Hassan Nasrallah lo sa, stavolta rischia di perdere tutto. E gli aerei israeliani, che prima del suo discorso rompono il muro del suono sui cieli di Beirut, sono lì a ricordarglielo.
Nel 2006 - contravvenendo persino agli ordini iraniani - il leader del «Partito di Dio» libanese si gettò a testa bassa in un conflitto con Israele che per poco non gli fu fatale. Stavolta non può farlo. Anche perché la popolazione libanese non è più disposta a sopportare lo stato di guerra permanente che le è stato imposto dall'organizzazione sciita e sarebbe la prima a rinfacciargli il disastro di una guerra totale.
Ma Nasrallah sa anche di non potersi dimostrare debole davanti a un nemico israeliano che gli sta facendo fuori, uno dopo l'altro, tutti i comandanti più esperti. Ultimo fra tutti quel Fuad Shukr, mente e protagonista delle più importanti operazioni militari e dei più terribili attentati rivendicati dal Partito di Dio negli ultimi 40 anni. Per Nasrallah la morte di Shukr è «una perdita molto grande» che però, aggiunge, «non ci fa esitare né fermare». E infatti spiega che Israele fa bene a temere un attacco da parte dell'Iran e dell'«asse della resistenza». La doppia e contrastante affermazione - ovvero l'ammissione dei duri colpi subiti seguita dalla promessa di continuare la lotta - è il leit motiv di tutto il discorso pronunciato ieri dal numero uno di Hezbollah. Un discorso in cui minacce e richiami alla prudenza vengono dosati con un bilancino da farmacista. «La nostra risposta arriverà, a Dio piacendo, da sola o come parte di una risposta collettiva da parte dell'intero fronte» tuona Nasrallah.
L'ambiguità è evidente. Evitando di precisare se la risposta arriverà per mano di Hezbollah o per mano di tutto il fronte filo-iraniano il leader sciita non fissa neanche i termini della rappresaglia.
Dal punto di vista propagandistico Nasrallah ha un solo obbiettivo, ovvero tirare dalla propria parte le opinioni pubbliche delle nazioni arabe schierate con lo stato ebraico. Per farlo descrive un espansionismo israeliano pronto a conquistare dopo Gaza anche la Cisgiordania e i vicini paesi arabi.

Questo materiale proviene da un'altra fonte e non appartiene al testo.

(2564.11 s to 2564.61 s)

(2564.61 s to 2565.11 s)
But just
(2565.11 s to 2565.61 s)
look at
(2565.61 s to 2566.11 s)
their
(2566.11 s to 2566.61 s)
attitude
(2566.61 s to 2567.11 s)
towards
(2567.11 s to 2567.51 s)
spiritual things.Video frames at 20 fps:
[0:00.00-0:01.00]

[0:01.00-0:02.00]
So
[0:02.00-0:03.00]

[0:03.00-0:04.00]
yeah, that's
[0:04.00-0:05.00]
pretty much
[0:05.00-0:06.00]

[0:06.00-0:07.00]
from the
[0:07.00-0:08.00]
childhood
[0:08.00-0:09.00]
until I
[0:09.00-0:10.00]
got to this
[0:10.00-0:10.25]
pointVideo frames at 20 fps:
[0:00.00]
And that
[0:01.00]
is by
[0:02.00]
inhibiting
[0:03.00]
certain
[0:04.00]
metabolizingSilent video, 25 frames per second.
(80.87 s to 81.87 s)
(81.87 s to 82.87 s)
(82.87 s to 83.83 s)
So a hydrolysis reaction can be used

«Ci troviamo di fronte al pericolo che l'entità di occupazione domini la regione» afferma spiegando che Israele nega l'esistenza di uno stato palestinese e punta ad annettere la Cisgiordania. «Se Netanyahu e l'alleanza americano-sionista avranno la meglio sulla resistenza a Gaza e in Cisgiordania ci troveremo davanti al pericolo che l'entità occupante domini la regione». L'obbiettivo abbastanza evidente è quello di allargare i consensi di quel fronte filo iraniano in cui già militano le milizie sciite irachene, gli houthi yemeniti e le unità guidate in Siria dai pasdaran iraniani.
«La regione - avverte Nasrallah - si trova di fronte a pericoli reali. Tutti devono capire che se Israele vince, non ci sarà più la Palestina e la moschea di al-Aqsa sarà seriamente minacciata mentre il Libano e le sue ricchezze saranno in pericolo, proprio come la Giordania, il cui regno hashemita potrebbe scomparire. La Siria sarà minacciata, sia nel Golan che all'interno del Paese, Israele lavorerà per avere un leader siriano alleato e anche l'Egitto e tutti i Paesi della regione sono minacciati».
Ma alla fine dopo aver agitato lo spauracchio di un Israele minaccioso e intollerante Nasrallah si guarda
bene dall'evocare la guerra. «La risposta - promette- arriverà sicuramente, ma dobbiamo dice agire con coraggio e molta attenzione. Non dobbiamo essere impulsivi». Come dire stringiamo i denti e aspettiamo tempi migliori.